[Stored data entries]
BEGIN

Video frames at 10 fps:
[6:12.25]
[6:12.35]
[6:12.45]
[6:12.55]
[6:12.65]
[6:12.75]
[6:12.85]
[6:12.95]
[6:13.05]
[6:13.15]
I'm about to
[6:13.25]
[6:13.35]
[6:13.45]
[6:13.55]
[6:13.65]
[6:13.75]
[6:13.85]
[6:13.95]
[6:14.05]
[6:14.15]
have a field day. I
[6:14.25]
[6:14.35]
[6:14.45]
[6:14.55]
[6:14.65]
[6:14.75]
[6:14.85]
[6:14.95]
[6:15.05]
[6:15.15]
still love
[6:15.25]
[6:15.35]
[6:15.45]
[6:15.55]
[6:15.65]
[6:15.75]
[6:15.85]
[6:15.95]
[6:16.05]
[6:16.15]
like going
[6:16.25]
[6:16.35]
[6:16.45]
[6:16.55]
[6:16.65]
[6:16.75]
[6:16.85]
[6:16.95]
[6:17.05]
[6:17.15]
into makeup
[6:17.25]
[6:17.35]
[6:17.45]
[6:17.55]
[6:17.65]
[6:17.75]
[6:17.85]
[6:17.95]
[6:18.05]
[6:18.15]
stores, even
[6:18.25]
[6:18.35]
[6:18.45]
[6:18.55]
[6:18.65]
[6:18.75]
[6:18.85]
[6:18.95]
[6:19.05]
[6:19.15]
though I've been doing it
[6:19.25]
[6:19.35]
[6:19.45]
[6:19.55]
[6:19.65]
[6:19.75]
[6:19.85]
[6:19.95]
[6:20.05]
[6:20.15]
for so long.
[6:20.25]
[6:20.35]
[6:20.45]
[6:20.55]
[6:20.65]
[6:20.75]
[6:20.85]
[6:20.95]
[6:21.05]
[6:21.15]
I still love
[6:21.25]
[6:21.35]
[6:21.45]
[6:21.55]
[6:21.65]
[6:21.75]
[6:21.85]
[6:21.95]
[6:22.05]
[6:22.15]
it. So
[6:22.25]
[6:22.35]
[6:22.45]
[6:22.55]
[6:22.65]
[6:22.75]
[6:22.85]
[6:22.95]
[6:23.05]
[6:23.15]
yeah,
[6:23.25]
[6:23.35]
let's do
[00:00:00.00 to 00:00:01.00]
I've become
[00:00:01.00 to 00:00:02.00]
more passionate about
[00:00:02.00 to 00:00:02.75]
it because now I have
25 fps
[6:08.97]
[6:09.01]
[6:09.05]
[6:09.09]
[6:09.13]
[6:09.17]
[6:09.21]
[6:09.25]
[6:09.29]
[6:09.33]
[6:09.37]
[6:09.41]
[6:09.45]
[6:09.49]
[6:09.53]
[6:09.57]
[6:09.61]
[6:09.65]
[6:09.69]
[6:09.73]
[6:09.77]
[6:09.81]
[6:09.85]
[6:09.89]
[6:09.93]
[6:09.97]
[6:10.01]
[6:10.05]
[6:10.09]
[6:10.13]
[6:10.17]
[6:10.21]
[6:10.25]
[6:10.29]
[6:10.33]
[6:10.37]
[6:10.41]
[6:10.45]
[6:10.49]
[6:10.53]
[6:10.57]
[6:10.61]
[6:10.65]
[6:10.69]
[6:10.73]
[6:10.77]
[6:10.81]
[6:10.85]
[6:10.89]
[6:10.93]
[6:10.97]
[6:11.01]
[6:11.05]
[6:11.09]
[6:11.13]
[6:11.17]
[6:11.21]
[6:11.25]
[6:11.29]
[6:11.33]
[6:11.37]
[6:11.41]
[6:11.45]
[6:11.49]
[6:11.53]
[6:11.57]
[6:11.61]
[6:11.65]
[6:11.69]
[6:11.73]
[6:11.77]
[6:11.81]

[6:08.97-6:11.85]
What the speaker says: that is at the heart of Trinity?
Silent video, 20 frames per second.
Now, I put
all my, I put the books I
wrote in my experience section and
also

END

* _Problem description_:
Write out all of the records once more, exactly.

* _Solution to this task_:
Video frames at 10 fps:
[6:12.25]
[6:12.35]
[6:12.45]
[6:12.55]
[6:12.65]
[6:12.75]
[6:12.85]
[6:12.95]
[6:13.05]
[6:13.15]
I'm about to
[6:13.25]
[6:13.35]
[6:13.45]
[6:13.55]
[6:13.65]
[6:13.75]
[6:13.85]
[6:13.95]
[6:14.05]
[6:14.15]
have a field day. I
[6:14.25]
[6:14.35]
[6:14.45]
[6:14.55]
[6:14.65]
[6:14.75]
[6:14.85]
[6:14.95]
[6:15.05]
[6:15.15]
still love
[6:15.25]
[6:15.35]
[6:15.45]
[6:15.55]
[6:15.65]
[6:15.75]
[6:15.85]
[6:15.95]
[6:16.05]
[6:16.15]
like going
[6:16.25]
[6:16.35]
[6:16.45]
[6:16.55]
[6:16.65]
[6:16.75]
[6:16.85]
[6:16.95]
[6:17.05]
[6:17.15]
into makeup
[6:17.25]
[6:17.35]
[6:17.45]
[6:17.55]
[6:17.65]
[6:17.75]
[6:17.85]
[6:17.95]
[6:18.05]
[6:18.15]
stores, even
[6:18.25]
[6:18.35]
[6:18.45]
[6:18.55]
[6:18.65]
[6:18.75]
[6:18.85]
[6:18.95]
[6:19.05]
[6:19.15]
though I've been doing it
[6:19.25]
[6:19.35]
[6:19.45]
[6:19.55]
[6:19.65]
[6:19.75]
[6:19.85]
[6:19.95]
[6:20.05]
[6:20.15]
for so long.
[6:20.25]
[6:20.35]
[6:20.45]
[6:20.55]
[6:20.65]
[6:20.75]
[6:20.85]
[6:20.95]
[6:21.05]
[6:21.15]
I still love
[6:21.25]
[6:21.35]
[6:21.45]
[6:21.55]
[6:21.65]
[6:21.75]
[6:21.85]
[6:21.95]
[6:22.05]
[6:22.15]
it. So
[6:22.25]
[6:22.35]
[6:22.45]
[6:22.55]
[6:22.65]
[6:22.75]
[6:22.85]
[6:22.95]
[6:23.05]
[6:23.15]
yeah,
[6:23.25]
[6:23.35]
let's do
[00:00:00.00 to 00:00:01.00]
I've become
[00:00:01.00 to 00:00:02.00]
more passionate about
[00:00:02.00 to 00:00:02.75]
it because now I have
25 fps
[6:08.97]
[6:09.01]
[6:09.05]
[6:09.09]
[6:09.13]
[6:09.17]
[6:09.21]
[6:09.25]
[6:09.29]
[6:09.33]
[6:09.37]
[6:09.41]
[6:09.45]
[6:09.49]
[6:09.53]
[6:09.57]
[6:09.61]
[6:09.65]
[6:09.69]
[6:09.73]
[6:09.77]
[6:09.81]
[6:09.85]
[6:09.89]
[6:09.93]
[6:09.97]
[6:10.01]
[6:10.05]
[6:10.09]
[6:10.13]
[6:10.17]
[6:10.21]
[6:10.25]
[6:10.29]
[6:10.33]
[6:10.37]
[6:10.41]
[6:10.45]
[6:10.49]
[6:10.53]
[6:10.57]
[6:10.61]
[6:10.65]
[6:10.69]
[6:10.73]
[6:10.77]
[6:10.81]
[6:10.85]
[6:10.89]
[6:10.93]
[6:10.97]
[6:11.01]
[6:11.05]
[6:11.09]
[6:11.13]
[6:11.17]
[6:11.21]
[6:11.25]
[6:11.29]
[6:11.33]
[6:11.37]
[6:11.41]
[6:11.45]
[6:11.49]
[6:11.53]
[6:11.57]
[6:11.61]
[6:11.65]
[6:11.69]
[6:11.73]
[6:11.77]
[6:11.81]

[6:08.97-6:11.85]
What the speaker says: that is at the heart of Trinity?
Silent video, 20 frames per second.
Now, I put
all my, I put the books I
wrote in my experience section and
also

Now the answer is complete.